Empty bottles are almost as hard to come by in Zelda games as the princess herself, so you need to be choosy about what you store in them. When health potions aren’t available (which probably taste like tomato juice and fish oil), why not lug around some of Lon Lon Ranch’s famous cow juice? While Link can eventually coax the dairy drink out of any cow by simply playing his magic pocket flute, the hero has to earn the right by collecting a bunch of chickens. It might sound like a lot of busywork for some milk, but the stuff is apparently so good that Link only ever drinks half and saves the tasty remainder for later. That, or it’s so terrible he can’t stomach more than a gulp at a time. Either way, we wanna find out.

Probably Tastes Like: Light Sour Cream

Ghosts (Pac-Man)

We already know what it’s like to eat cherries, pears, and pretzels. We can also assume that the invulnerability-granting power pellet tastes like a mouth-melting star.
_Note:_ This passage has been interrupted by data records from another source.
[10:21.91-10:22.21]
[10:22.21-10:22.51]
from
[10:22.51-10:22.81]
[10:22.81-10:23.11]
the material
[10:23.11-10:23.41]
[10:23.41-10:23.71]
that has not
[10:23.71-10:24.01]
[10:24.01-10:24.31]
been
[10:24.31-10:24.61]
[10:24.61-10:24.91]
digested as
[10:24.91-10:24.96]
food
But who the hell has ever thought of eating a ghost? Everybody knows you can’t just walk up to a ghost and say, “Stop being deadly, I want to eat you.” Nope, you need to scare the bejeesus out of these spectral morsels by proving your beastliness and eating a glowing ball of energy. Only then can you devour their quivering, blue, ectoplasmic selves. We assume the texture is something similar to slimy tofu, but the real question is what happens when the power pellet wears off when the spirit is halfway through your small intestine? Total protonic reversal?

Probably Tastes Like: Regret With A Side Of Beyond The Gravy

Flan (Final Fantasy)

Jellies, Puddings, Meringue. Whatever you call them, everybody remembers the first time they encountered these magic-absorbing desserts without a spellcaster in their party. Why did we spend so much time chipping away at these gelatinous jerks with our letter openers? We should have sheathed our weapons and gone in teeth first. The only thing that could make conquering these custardy confections difficult is a full stomach.
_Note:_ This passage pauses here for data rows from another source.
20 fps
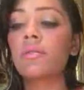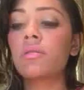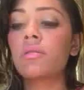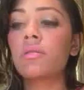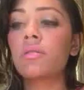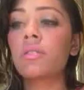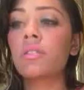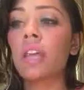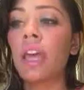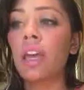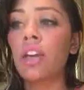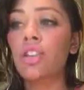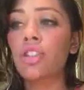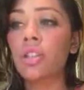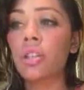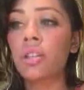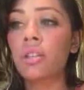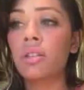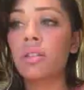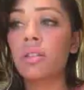
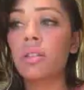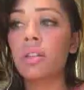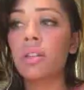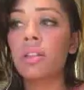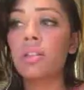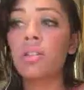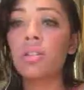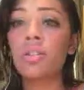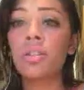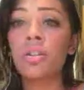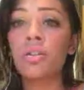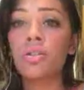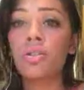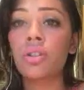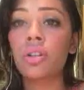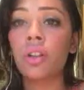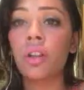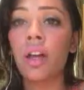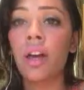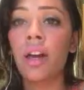sanctioned,
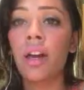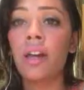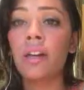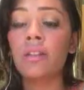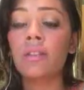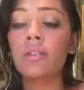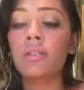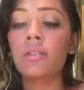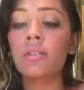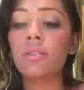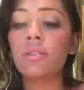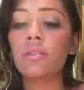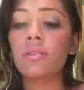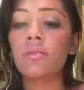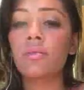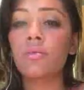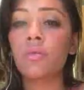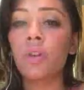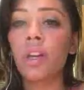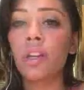institutionalized
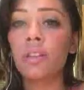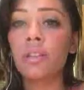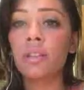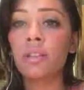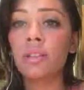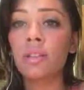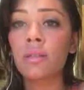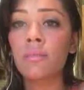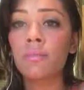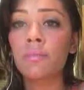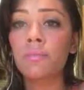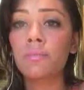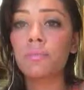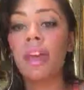racism.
Probably Tastes Like: Revenge

Rice Cake (Alex Kidd in Miracle World)

Sega’s former mascot works hard punching falcons in the face and murdering octopi to reach the end of each stage. His reward? A rice cake the size of his head that never depletes no matter how many adorably joyful bites his takes. Seriously, this infinite supply of carbohydrates makes Galadriel’s Lembas bread look like a bag of airline peanuts. I don’t think anything in life could ever make us as happy as that gob of rice is making Alex. If he only knew what the future had in store for him…
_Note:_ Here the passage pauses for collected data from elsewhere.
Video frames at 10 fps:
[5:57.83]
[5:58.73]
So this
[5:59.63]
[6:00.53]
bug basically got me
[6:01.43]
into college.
Probably Tastes Like: A Big Rice Cake

Sinner’s Sandwich (Deadly Premonition)

Agent York was getting ready to enjoy a delicious turkey and gravy sandwich when a shady character orders up something called the Sinner’s Sandwich. This dubious delight is a turkey, strawberry jam, and cereal sandwich. After some deliberation, the FBI agent tries it out for himself. Hilariously, York falls in love with the treat. Just like bacon and chocolate or bananas and cheese, this one is so strange that we can’t help but wonder what it tastes like. Be sure to wash it down with some coffee.